Karenzo Mathias, coopté parmi les COSA au centre de santé Bungere en province sanitaire de Gitega a été désigné comme procès verbaliste. Il siège dans toutes les réunions du COSA. Lorsque le bonus FBP est disponible, il reçoit sa part comme les autres membres du Comité. Le partage est équitable selon ses propos. Il précise que le fait de représenter ses pairs dans le comité est très bénéfique pour sa santé et celle de ses pairs. D’après lui chaque mutwa qui tombe malade bénéficie des soins de santé avec ou sans argent. En réalité, le centre de santé accepte qu’un membre du COSA se porte garant du moins pour le recouvrement. C’est dire à ses yeux que les Batwa ont un interlocuteur valable, compétent et accepté dans la société.

Ntawuyamara Odette, femme mutwakazi habite à cinq minutes du centre de sante Bungere. Elle accouche au centre de santé depuis 2010. Elle a déclaré qu’avant la mise en place de la convention, les Batwa étaient laissés à leur compte. Elle a précisé aussi que les Batwa ne pouvaient s’imaginer qu’un jour ils allaient avoir des merveilles ! Oui, il s’agit des merveilles vraiment car en effet selon ses dires, accoucher dans un centre de santé et être accueilli avec dignité était inimaginable pour un membre de la communauté Batwa.

Le médecin provincial de Ruyigi Dr Christophe Gahungu a lui –même reconnu que la santé des Batwa s’améliore progressivement. En effet a-t-il précisé, les Batwa cooptés parmi les ASC et le COSA ont contribué sensiblement à sensibiliser les communautés Batwa à utiliser les structures de santé. Les thèmes portent sur toute la thématique santé.

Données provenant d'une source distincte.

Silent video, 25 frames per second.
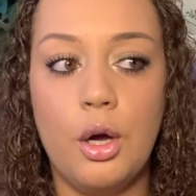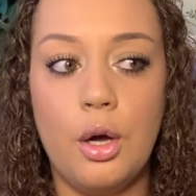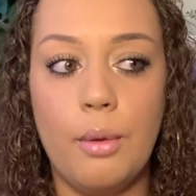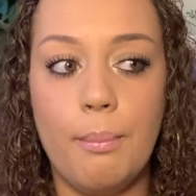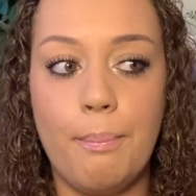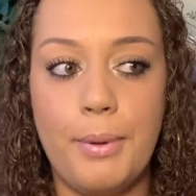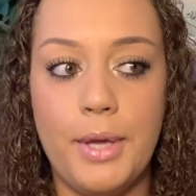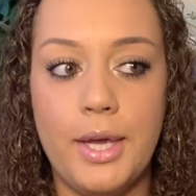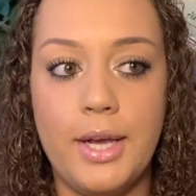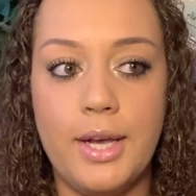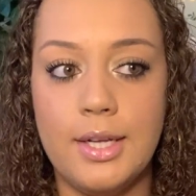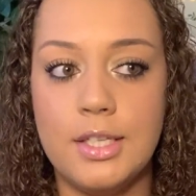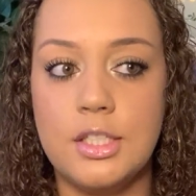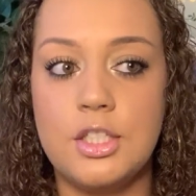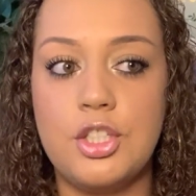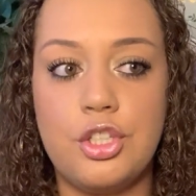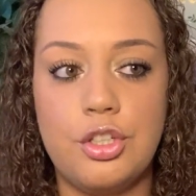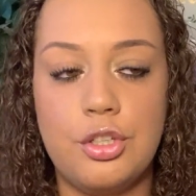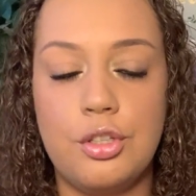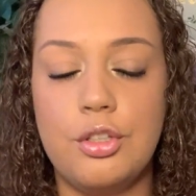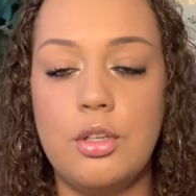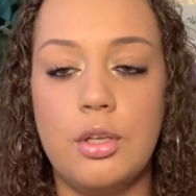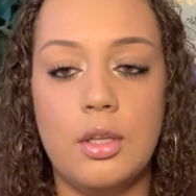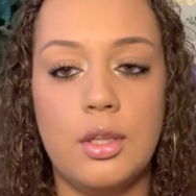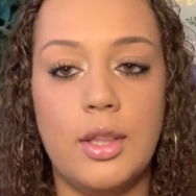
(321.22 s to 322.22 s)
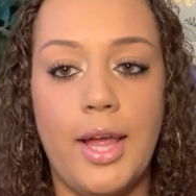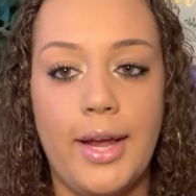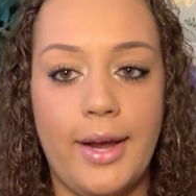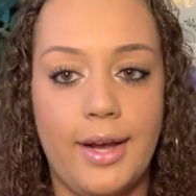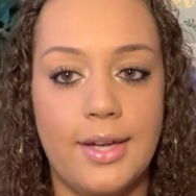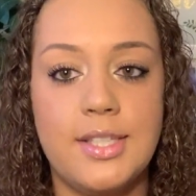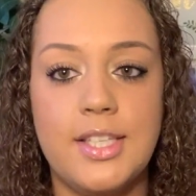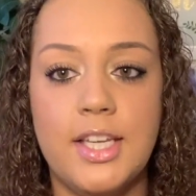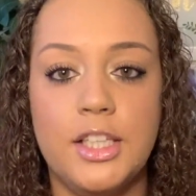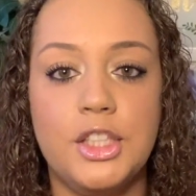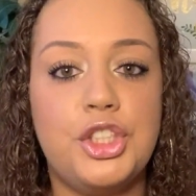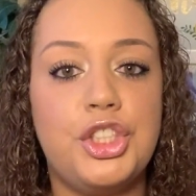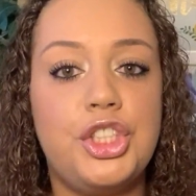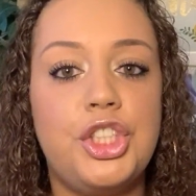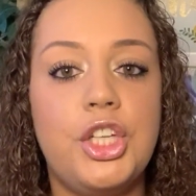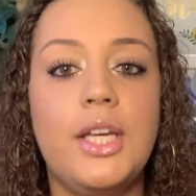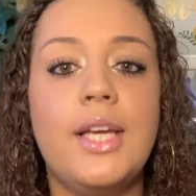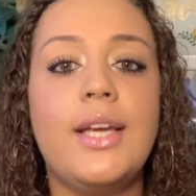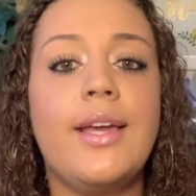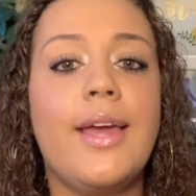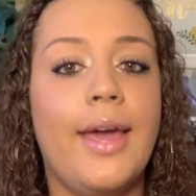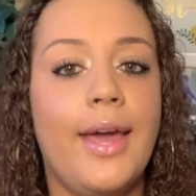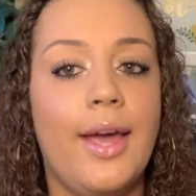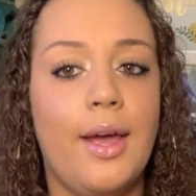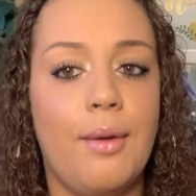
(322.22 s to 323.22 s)
because, like I said, she
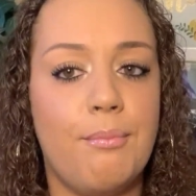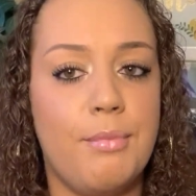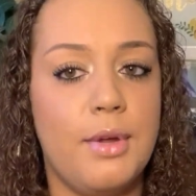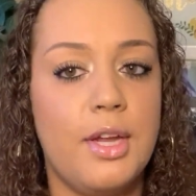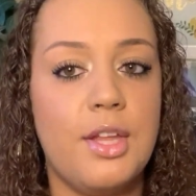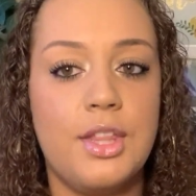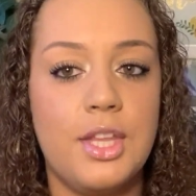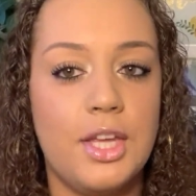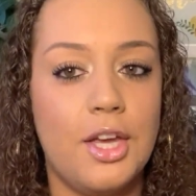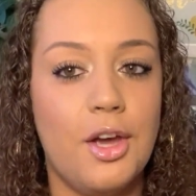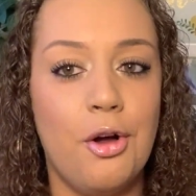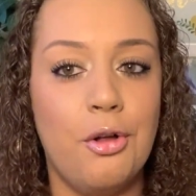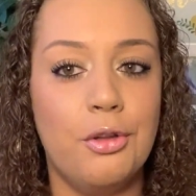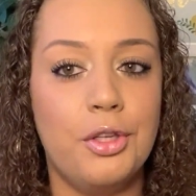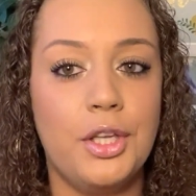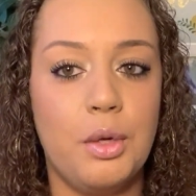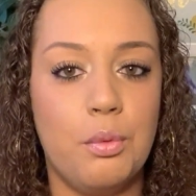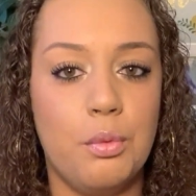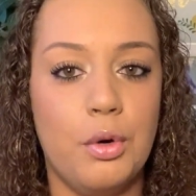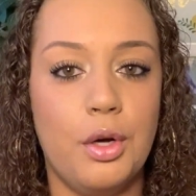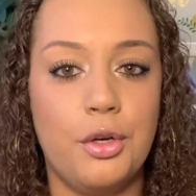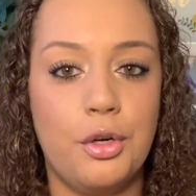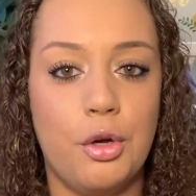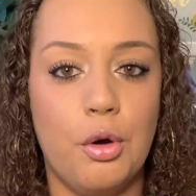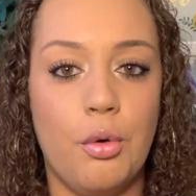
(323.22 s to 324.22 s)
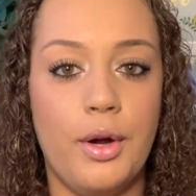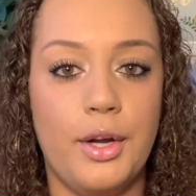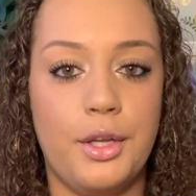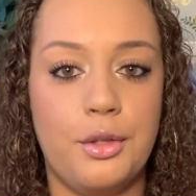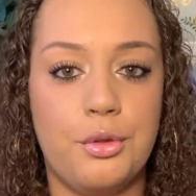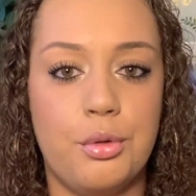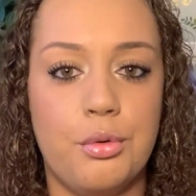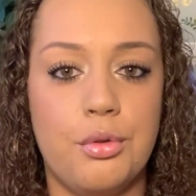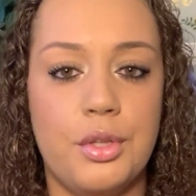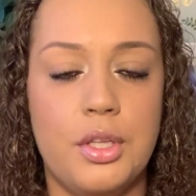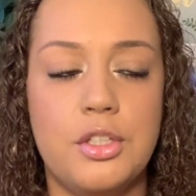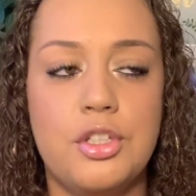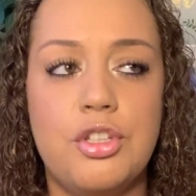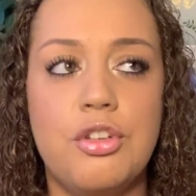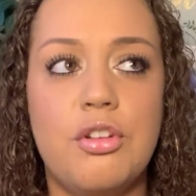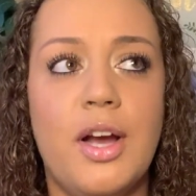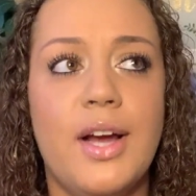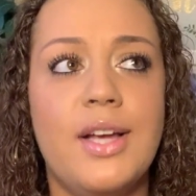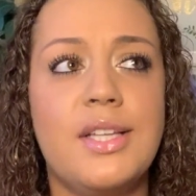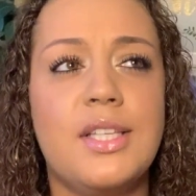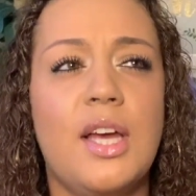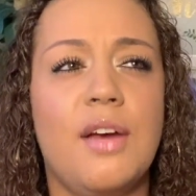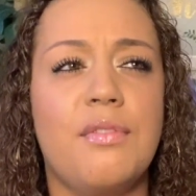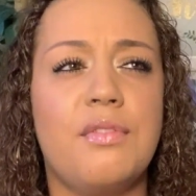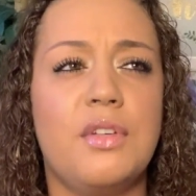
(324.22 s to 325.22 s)
can't be the only one going through this. You
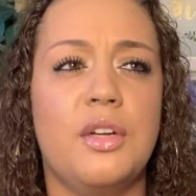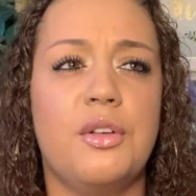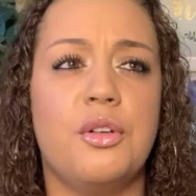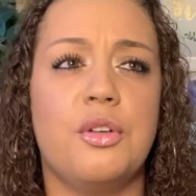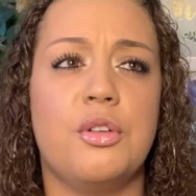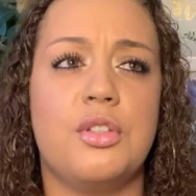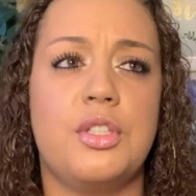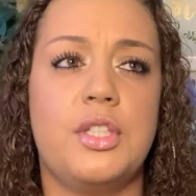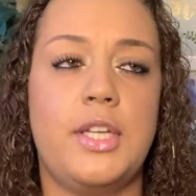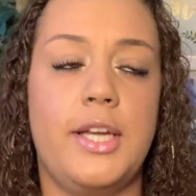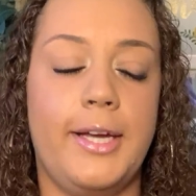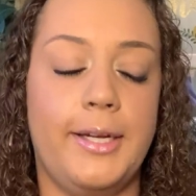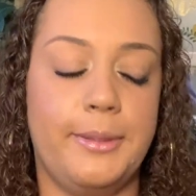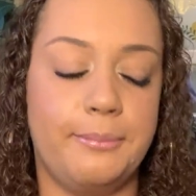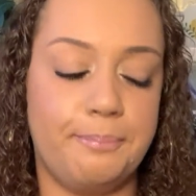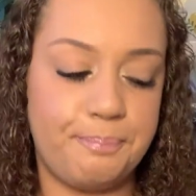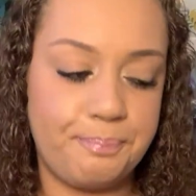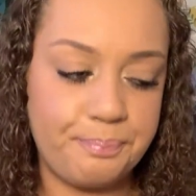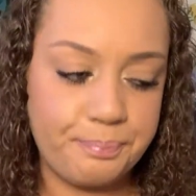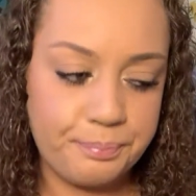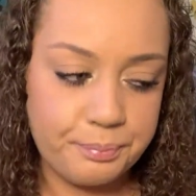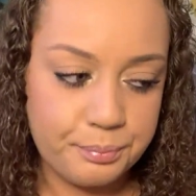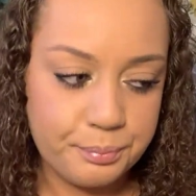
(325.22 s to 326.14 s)
guys have to understand.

Il a déclaré que parmi les outils de sensibilisation utilisés par les Agents de Santé Communautaire figurent des chansons composées et animées par les Batwa eux-mêmes. Cela montre qu’en réalité l’intégration des Batwa dans la localité est une réalité.

Plaidoyer en faveur des Batwa : étendre les services sociaux de base en faveur de la catégorie Batwa
Les Batwa cooptés de concert avec les autorités sanitaires au niveau provincial remercient très vivement les autorités et les partenaires techniques et financiers du Ministère de la santé publique et de la lutte contre le sida pour avoir mis en place cette convention. Aujourd’hui cette catégorie accède aux soins de santé au même titre que d’ autres citoyens burundais
Cependant, les Batwa cooptés estiment que les besoins restent très nombreux. Citons en passant les moyens financiers pour la scolarisation des enfants, le coût relativement élevé pour obtenir la carte d’identité, le manque de terre arable… IIs demandent alors de bénéficier des mesures relatives à la discrimination positive notamment dans l’enseignement et dans la santé.
Faisons remarquer que l’étude sociologique mentionnée plus haut propose un plan spécifique Batwa qui nécessite des moyens financiers et techniques beaucoup plus consistants pour améliorer davantage les conditions de vie de cette catégorie longtemps marginalisée.